Master-Studentin Julia Kube nahm sich schließlich des Themas an. Sie entwickelte einen Fragebogen, in dem die Lehrer gefragt wurden, ob es Vornamen gibt, die sie ablehnen und mit denen sie Verhaltensauffälligkeiten assoziieren und ob sie das jeweils begründen können. "Bei der Begründung wäre genug Platz gewesen, um sich von den eigenen Vorurteilen zu distanzieren", so Kaiser. Die Befragten antworteten jedoch mit Aussagen wie: "Ich habe schlechte Erfahrungen mit Kindern, die diesen Namen haben!" oder "Bei diesen Namen denke ich an verhaltensauffällige Kinder oder besonders auffällige Erziehungsberechtigte." Die Lehrer haben die Fragebögen im Internet beantwortet - eine Möglichkeit, die die Forschung in jüngster Zeit immer stärker nutzt. "Ein großer Vorteil des Mediums ist, dass es anonymer ist, die Befragten antworten ehrlicher", weiß Astrid Kaiser. Gleichzeitig waren die auf diesem Weg befragten Lehrer eher jünger. "Was umso erschreckender ist."

Woher kommen die Vorurteile gegenüber bestimmten Namen? Das sei schlicht Alltagserfahrung, so Astrid Kaiser. Und es sei auch wissenschaftlich belegt, dass die Namenswahl schichtspezifisch ist. Der Name verrät die Herkunft - und gleichzeitig werden Kinder der Unterschicht tatsächlich meist weniger gefördert, auch emotional und sozial.

"Das Schlimme daran ist natürlich, dass nicht jedes Kind aus der Unterschicht ein schwieriges Kind ist", so die Professorin. "Ich weiß das, denn ich bin selbst eines."

Dabei handeln die Eltern bei der Namenswahl aus durchaus positiven Motiven.

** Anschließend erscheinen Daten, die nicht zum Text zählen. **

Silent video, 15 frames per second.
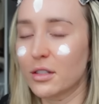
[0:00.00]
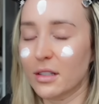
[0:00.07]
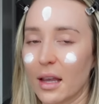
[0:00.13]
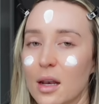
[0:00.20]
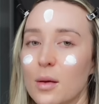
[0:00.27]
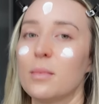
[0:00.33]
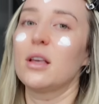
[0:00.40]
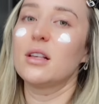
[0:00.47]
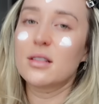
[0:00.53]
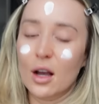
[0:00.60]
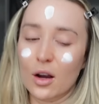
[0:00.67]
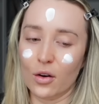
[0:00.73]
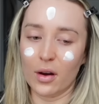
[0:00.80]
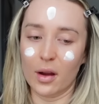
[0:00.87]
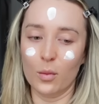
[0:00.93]
SKIN&ME
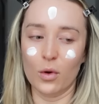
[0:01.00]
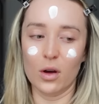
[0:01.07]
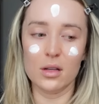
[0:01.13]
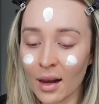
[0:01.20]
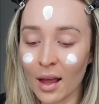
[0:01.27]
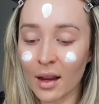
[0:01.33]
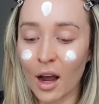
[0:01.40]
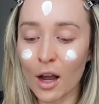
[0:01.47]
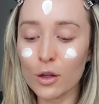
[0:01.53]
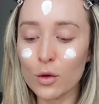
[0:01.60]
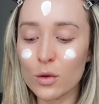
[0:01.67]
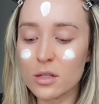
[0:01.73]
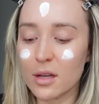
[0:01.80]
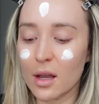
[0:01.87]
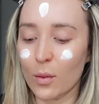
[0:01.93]
sun cream was. Like, I
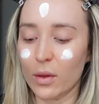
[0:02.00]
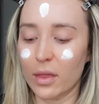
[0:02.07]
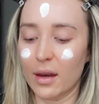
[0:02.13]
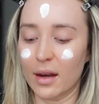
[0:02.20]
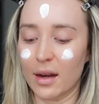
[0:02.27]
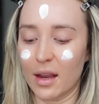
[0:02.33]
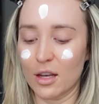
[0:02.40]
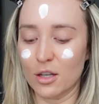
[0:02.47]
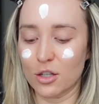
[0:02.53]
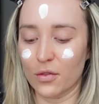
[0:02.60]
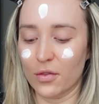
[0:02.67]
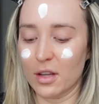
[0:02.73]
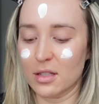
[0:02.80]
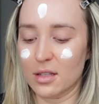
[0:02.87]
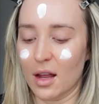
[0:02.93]
used it within an inch
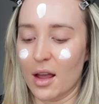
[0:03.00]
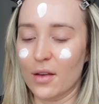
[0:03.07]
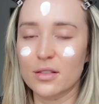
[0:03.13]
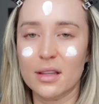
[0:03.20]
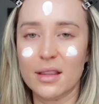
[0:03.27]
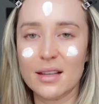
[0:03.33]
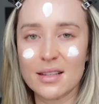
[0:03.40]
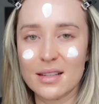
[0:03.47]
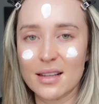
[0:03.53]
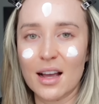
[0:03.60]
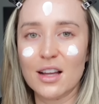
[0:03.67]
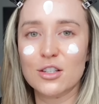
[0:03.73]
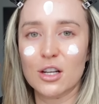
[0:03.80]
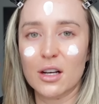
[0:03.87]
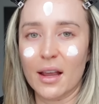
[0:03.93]
of its life. So this is
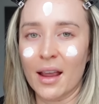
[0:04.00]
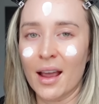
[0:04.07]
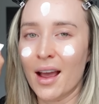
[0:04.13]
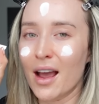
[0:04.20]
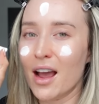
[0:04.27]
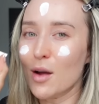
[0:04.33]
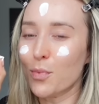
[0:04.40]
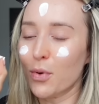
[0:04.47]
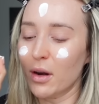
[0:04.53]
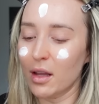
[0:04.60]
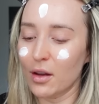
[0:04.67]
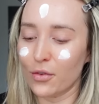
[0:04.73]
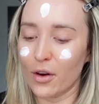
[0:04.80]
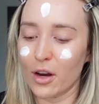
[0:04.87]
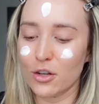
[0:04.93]
actually a
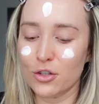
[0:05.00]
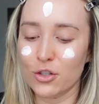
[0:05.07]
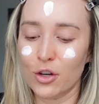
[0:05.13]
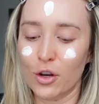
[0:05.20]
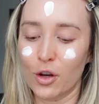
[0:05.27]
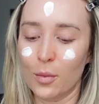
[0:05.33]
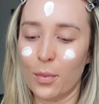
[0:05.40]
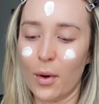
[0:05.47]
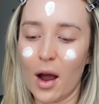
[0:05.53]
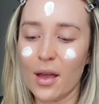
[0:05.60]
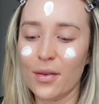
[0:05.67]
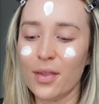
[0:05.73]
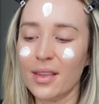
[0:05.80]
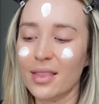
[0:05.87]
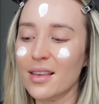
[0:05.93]
pretty fresh tube. But I
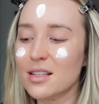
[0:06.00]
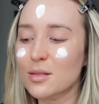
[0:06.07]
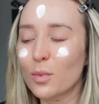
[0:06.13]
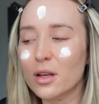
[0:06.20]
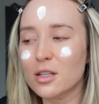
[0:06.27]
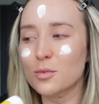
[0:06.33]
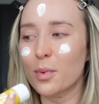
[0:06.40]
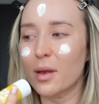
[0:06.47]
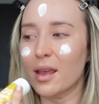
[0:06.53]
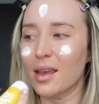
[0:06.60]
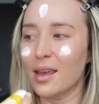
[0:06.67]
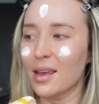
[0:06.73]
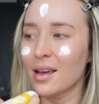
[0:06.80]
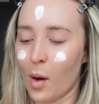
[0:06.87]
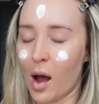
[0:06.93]
think this must
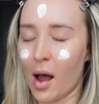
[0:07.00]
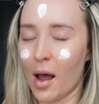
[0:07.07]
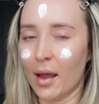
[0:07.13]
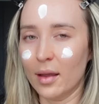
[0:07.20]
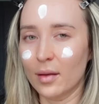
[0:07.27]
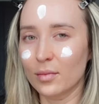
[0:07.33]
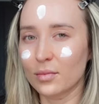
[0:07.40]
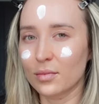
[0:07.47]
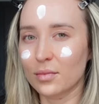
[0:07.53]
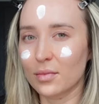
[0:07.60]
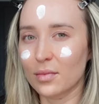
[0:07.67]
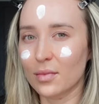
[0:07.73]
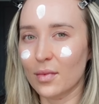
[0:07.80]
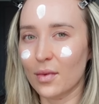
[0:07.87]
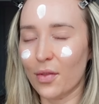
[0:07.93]
be my
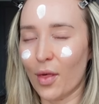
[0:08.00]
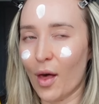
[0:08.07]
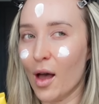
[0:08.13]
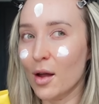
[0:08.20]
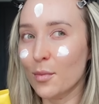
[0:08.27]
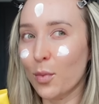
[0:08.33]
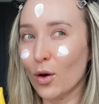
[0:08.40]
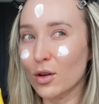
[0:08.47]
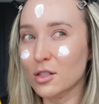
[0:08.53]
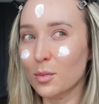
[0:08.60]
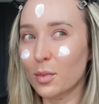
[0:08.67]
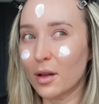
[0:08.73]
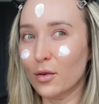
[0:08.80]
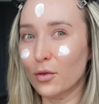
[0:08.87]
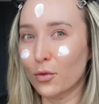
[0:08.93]
third,
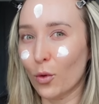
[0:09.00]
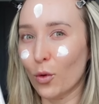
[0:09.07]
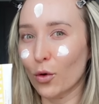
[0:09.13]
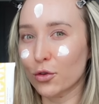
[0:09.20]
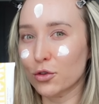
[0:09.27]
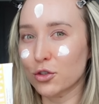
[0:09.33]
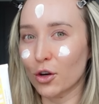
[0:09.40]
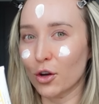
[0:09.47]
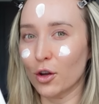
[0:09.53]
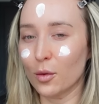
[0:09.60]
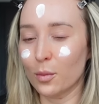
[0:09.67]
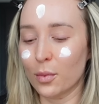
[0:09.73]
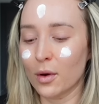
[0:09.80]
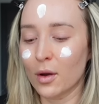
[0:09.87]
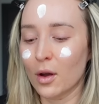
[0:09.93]
possibly fourth
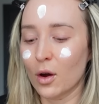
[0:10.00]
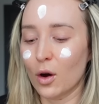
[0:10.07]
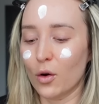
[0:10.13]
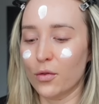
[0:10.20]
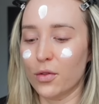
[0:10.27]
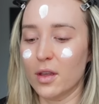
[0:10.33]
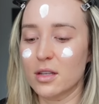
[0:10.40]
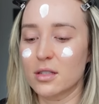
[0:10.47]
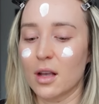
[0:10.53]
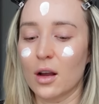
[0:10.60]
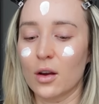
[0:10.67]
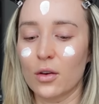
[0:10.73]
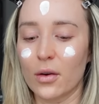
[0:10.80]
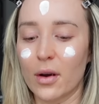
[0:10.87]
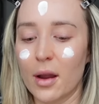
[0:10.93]
tube of this
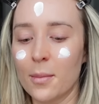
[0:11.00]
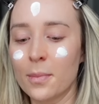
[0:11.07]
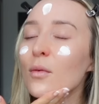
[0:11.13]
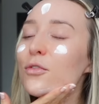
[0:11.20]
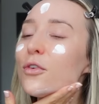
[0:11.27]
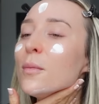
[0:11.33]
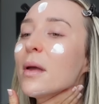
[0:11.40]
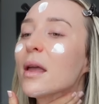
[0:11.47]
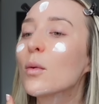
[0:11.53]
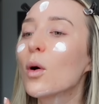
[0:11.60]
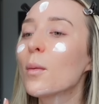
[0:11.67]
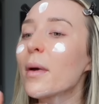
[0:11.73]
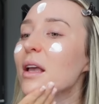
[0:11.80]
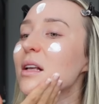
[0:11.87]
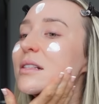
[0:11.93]
sun cream. And for me,
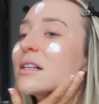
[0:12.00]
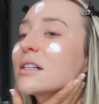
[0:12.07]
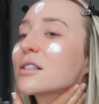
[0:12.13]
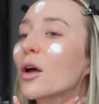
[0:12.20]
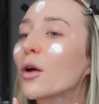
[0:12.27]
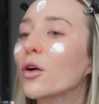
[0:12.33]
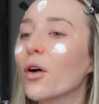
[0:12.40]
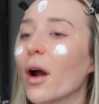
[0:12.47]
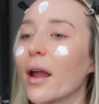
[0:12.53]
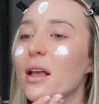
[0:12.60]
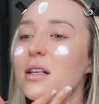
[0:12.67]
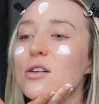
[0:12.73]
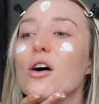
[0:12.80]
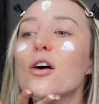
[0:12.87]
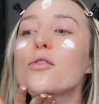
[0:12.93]
what makes this so great
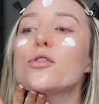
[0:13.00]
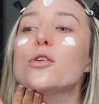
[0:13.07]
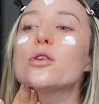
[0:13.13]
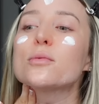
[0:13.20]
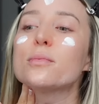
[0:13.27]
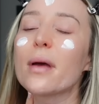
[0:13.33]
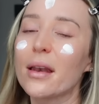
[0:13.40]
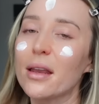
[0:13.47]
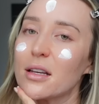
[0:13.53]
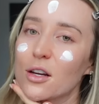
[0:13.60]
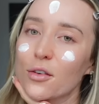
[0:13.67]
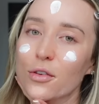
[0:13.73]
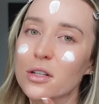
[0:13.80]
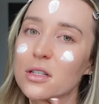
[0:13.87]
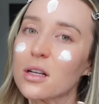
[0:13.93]
is I've used many
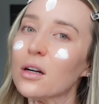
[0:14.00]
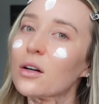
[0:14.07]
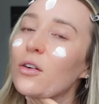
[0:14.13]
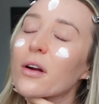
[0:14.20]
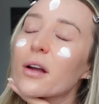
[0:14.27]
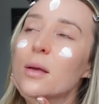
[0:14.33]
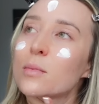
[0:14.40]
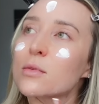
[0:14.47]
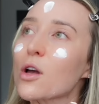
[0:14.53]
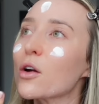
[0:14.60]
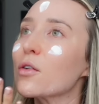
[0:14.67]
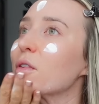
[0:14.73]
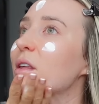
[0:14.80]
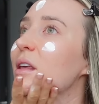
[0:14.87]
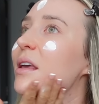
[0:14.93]
different sun creams
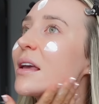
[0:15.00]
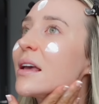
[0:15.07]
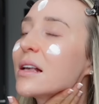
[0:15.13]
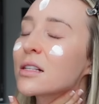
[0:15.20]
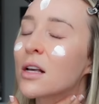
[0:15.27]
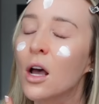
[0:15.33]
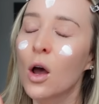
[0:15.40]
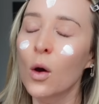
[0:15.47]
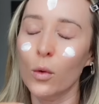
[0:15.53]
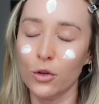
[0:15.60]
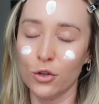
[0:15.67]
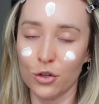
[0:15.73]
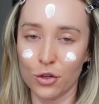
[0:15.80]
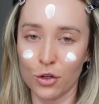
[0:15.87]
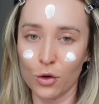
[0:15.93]
over the years,
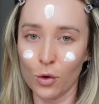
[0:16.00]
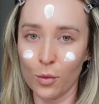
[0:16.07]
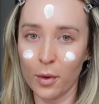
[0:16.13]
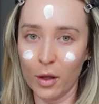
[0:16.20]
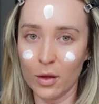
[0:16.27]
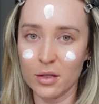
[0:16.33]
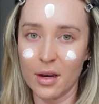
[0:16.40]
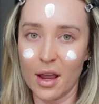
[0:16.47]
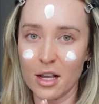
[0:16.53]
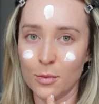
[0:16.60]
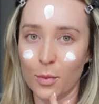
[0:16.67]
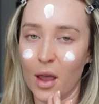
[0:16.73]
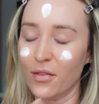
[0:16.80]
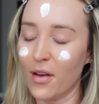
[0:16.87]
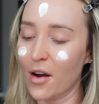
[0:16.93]
which you should all be using
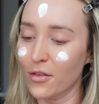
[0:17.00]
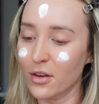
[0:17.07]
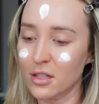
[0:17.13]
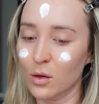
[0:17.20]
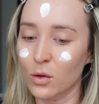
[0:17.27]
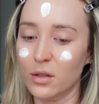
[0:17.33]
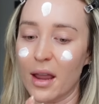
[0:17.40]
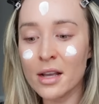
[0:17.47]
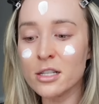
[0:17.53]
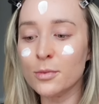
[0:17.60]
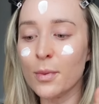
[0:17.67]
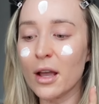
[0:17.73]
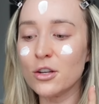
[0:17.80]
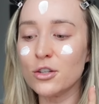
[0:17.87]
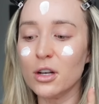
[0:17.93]
SPF every single day,
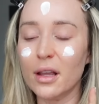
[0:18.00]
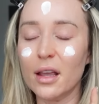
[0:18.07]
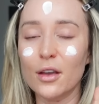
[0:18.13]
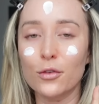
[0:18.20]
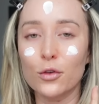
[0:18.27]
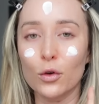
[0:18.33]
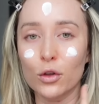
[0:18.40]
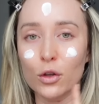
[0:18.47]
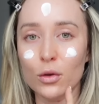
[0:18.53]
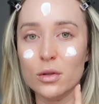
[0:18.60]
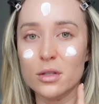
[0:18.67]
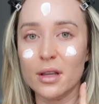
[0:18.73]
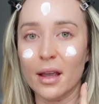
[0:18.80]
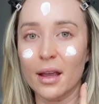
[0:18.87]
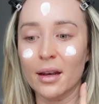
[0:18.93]
especially if you're
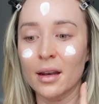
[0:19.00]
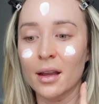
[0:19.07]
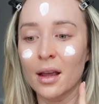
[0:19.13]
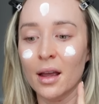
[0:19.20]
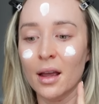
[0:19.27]
using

Exotische Namen wie Kevin oder Chantal zeugen laut Kaiser meist von hohen Erwartungen an diese Kinder: "Der Nachwuchs soll Großes leisten. Eltern aus der Mittelschicht haben diese Erwartungen auch, sie drücken sie aber eher über den Drang nach Individualität aus." So entstehen Namen wie Janek-Korbinian oder Marlena-Sophie. Dabei gebe es kaum Unterschiede zwischen Ost und West: "Namen sind eher dem gesellschaftlichen und historischen Wandel unterworfen. Kevins und Mandys gibt es in ganz Deutschland."